SUPPLIED DATA ::

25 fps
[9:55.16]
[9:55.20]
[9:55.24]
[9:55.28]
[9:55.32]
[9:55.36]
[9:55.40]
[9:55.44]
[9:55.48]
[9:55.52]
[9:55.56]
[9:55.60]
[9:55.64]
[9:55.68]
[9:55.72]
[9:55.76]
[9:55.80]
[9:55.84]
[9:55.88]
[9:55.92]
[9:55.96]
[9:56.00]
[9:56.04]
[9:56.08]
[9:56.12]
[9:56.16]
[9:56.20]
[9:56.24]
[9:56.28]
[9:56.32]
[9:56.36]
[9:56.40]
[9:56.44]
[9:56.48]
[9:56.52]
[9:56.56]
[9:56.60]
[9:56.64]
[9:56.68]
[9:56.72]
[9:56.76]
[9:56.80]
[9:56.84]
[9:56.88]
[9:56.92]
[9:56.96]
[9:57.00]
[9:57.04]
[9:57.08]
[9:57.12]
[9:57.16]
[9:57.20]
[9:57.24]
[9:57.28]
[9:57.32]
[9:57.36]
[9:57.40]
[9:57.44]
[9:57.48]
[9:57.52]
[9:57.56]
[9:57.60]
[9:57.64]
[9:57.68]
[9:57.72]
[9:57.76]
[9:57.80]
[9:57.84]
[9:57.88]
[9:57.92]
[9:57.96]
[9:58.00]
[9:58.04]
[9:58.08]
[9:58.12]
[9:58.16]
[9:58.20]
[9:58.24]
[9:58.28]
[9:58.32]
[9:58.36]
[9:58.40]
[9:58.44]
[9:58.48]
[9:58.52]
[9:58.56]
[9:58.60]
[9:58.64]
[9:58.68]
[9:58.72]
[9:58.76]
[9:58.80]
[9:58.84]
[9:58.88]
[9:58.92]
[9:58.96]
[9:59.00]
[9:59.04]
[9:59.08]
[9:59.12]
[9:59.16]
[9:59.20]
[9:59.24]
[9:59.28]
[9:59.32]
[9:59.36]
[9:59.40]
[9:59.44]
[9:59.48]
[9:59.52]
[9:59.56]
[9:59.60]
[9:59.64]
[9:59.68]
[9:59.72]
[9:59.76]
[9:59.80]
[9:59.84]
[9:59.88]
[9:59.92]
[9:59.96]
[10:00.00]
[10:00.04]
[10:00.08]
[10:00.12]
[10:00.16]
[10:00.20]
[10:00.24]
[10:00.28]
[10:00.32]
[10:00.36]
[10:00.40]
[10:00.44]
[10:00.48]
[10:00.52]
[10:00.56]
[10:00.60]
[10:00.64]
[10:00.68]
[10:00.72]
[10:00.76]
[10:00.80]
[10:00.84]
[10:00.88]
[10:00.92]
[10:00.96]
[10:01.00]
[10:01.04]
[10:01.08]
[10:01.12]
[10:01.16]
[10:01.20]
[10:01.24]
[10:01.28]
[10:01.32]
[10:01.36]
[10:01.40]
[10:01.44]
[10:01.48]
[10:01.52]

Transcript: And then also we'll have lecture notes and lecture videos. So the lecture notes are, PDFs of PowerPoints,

INSTRUCTIONS TO FOLLOW :: Reproduce the material exactly, from the first line to the last.

ANSWER BOX ::
25 fps
[9:55.16]
[9:55.20]
[9:55.24]
[9:55.28]
[9:55.32]
[9:55.36]
[9:55.40]
[9:55.44]
[9:55.48]
[9:55.52]
[9:55.56]
[9:55.60]
[9:55.64]
[9:55.68]
[9:55.72]
[9:55.76]
[9:55.80]
[9:55.84]
[9:55.88]
[9:55.92]
[9:55.96]
[9:56.00]
[9:56.04]
[9:56.08]
[9:56.12]
[9:56.16]
[9:56.20]
[9:56.24]
[9:56.28]
[9:56.32]
[9:56.36]
[9:56.40]
[9:56.44]
[9:56.48]
[9:56.52]
[9:56.56]
[9:56.60]
[9:56.64]
[9:56.68]
[9:56.72]
[9:56.76]
[9:56.80]
[9:56.84]
[9:56.88]
[9:56.92]
[9:56.96]
[9:57.00]
[9:57.04]
[9:57.08]
[9:57.12]
[9:57.16]
[9:57.20]
[9:57.24]
[9:57.28]
[9:57.32]
[9:57.36]
[9:57.40]
[9:57.44]
[9:57.48]
[9:57.52]
[9:57.56]
[9:57.60]
[9:57.64]
[9:57.68]
[9:57.72]
[9:57.76]
[9:57.80]
[9:57.84]
[9:57.88]
[9:57.92]
[9:57.96]
[9:58.00]
[9:58.04]
[9:58.08]
[9:58.12]
[9:58.16]
[9:58.20]
[9:58.24]
[9:58.28]
[9:58.32]
[9:58.36]
[9:58.40]
[9:58.44]
[9:58.48]
[9:58.52]
[9:58.56]
[9:58.60]
[9:58.64]
[9:58.68]
[9:58.72]
[9:58.76]
[9:58.80]
[9:58.84]
[9:58.88]
[9:58.92]
[9:58.96]
[9:59.00]
[9:59.04]
[9:59.08]
[9:59.12]
[9:59.16]
[9:59.20]
[9:59.24]
[9:59.28]
[9:59.32]
[9:59.36]
[9:59.40]
[9:59.44]
[9:59.48]
[9:59.52]
[9:59.56]
[9:59.60]
[9:59.64]
[9:59.68]
[9:59.72]
[9:59.76]
[9:59.80]
[9:59.84]
[9:59.88]
[9:59.92]
[9:59.96]
[10:00.00]
[10:00.04]
[10:00.08]
[10:00.12]
[10:00.16]
[10:00.20]
[10:00.24]
[10:00.28]
[10:00.32]
[10:00.36]
[10:00.40]
[10:00.44]
[10:00.48]
[10:00.52]
[10:00.56]
[10:00.60]
[10:00.64]
[10:00.68]
[10:00.72]
[10:00.76]
[10:00.80]
[10:00.84]
[10:00.88]
[10:00.92]
[10:00.96]
[10:01.00]
[10:01.04]
[10:01.08]
[10:01.12]
[10:01.16]
[10:01.20]
[10:01.24]
[10:01.28]
[10:01.32]
[10:01.36]
[10:01.40]
[10:01.44]
[10:01.48]
[10:01.52]

Transcript: And then also we'll have lecture notes and lecture videos. So the lecture notes are, PDFs of PowerPoints,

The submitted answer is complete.